Sweepings is a 1933 American pre-Code drama film directed by John Cromwell, written by Lester Cohen, and starring Lionel Barrymore, Eric Linden, William Gargan, Gloria Stuart and Alan Dinehart. It was released on April 14, 1933, by RKO Pictures.

Plot
Young, ambitious Daniel Pardway opens a store in Chicago called the Bazaar. Each time his wife Abigail gives birth, he adds a department to his store, dreaming of eventually putting his grown child in charge of that department. After the birth of his fourth offspring, he is left widowed. He raises his three sons and one daughter the best he can, denying them nothing. Meanwhile, his business grows into a huge department store.
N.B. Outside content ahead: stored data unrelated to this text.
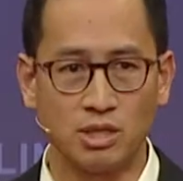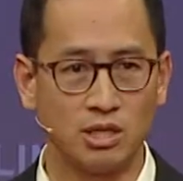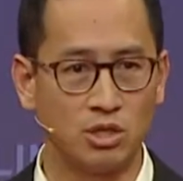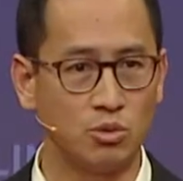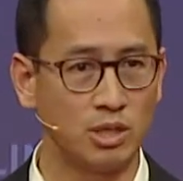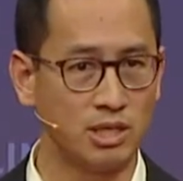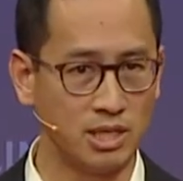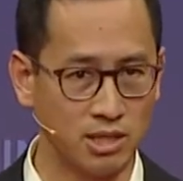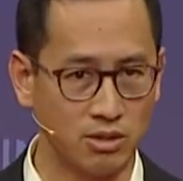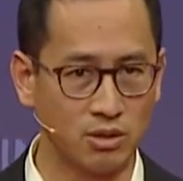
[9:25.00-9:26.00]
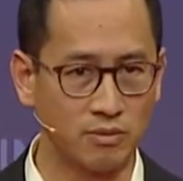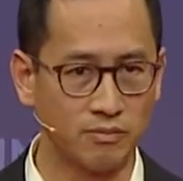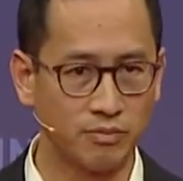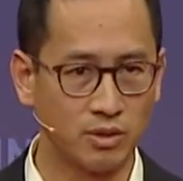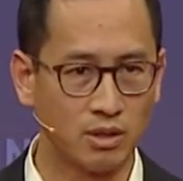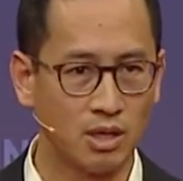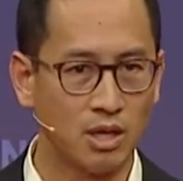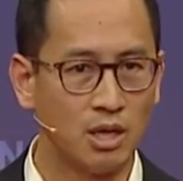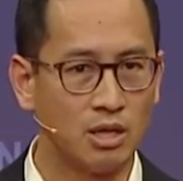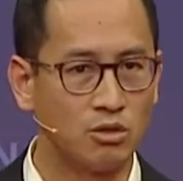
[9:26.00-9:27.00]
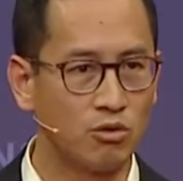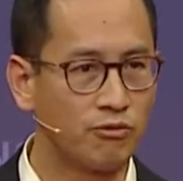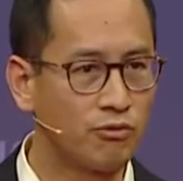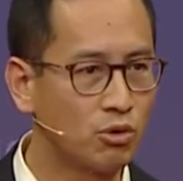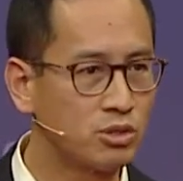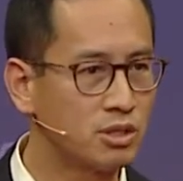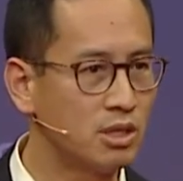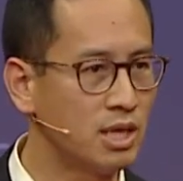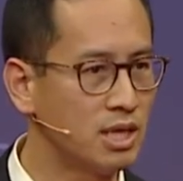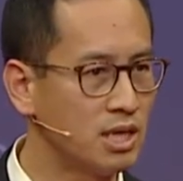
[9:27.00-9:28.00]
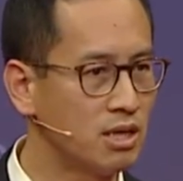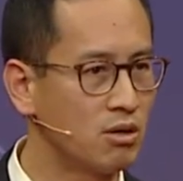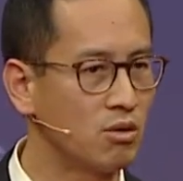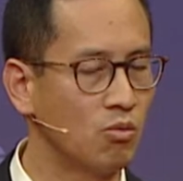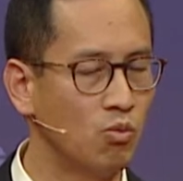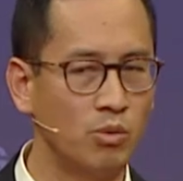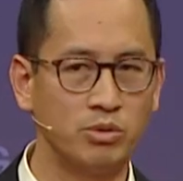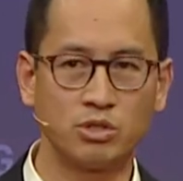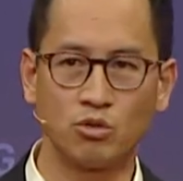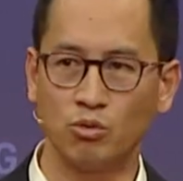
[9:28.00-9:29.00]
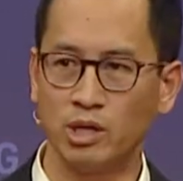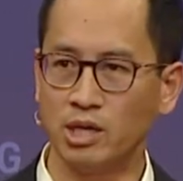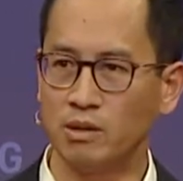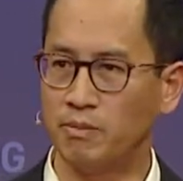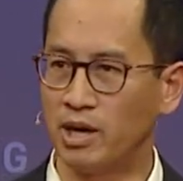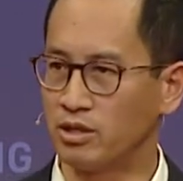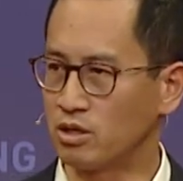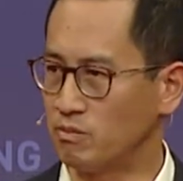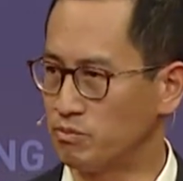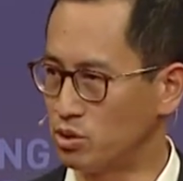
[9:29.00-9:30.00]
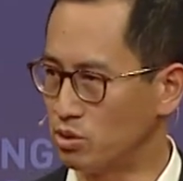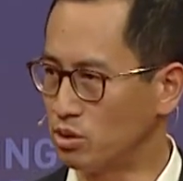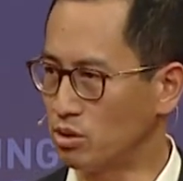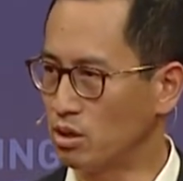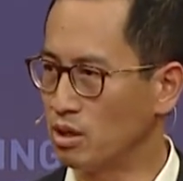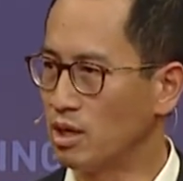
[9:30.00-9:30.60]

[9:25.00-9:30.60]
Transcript: that you can hear. You're first going to hear what was created by the computer,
General manager Abe Ullman has been with Pardway since the beginning and devoted himself completely to the store, so much so that he is unmarried and alone. One day, he asks Pardway for a share of the business, but Daniel refuses. He wants it all to go to his children.

When they are all adults, he turns to each of his sons in turn (he dismisses his daughter because she is a girl), but all of them prove unwilling or unable to manage the store. Gene, the eldest, prefers to be a playboy, drinking and keeping a mistress. Bert, next in age, dutifully accepts the position of assistant general manager, but is a plodder. Eventually, he tells his father he is happier as a window dresser, so Daniel lets him do that job. Freddie, the youngest, seduces one of the Bazaar saleswomen; Daniel has to pay her off to keep silent. (Freddie eventually leaves and wanders the world as a hobo.) Nevertheless, after incorporating the store, Daniel gives all four a tenth share of the business. 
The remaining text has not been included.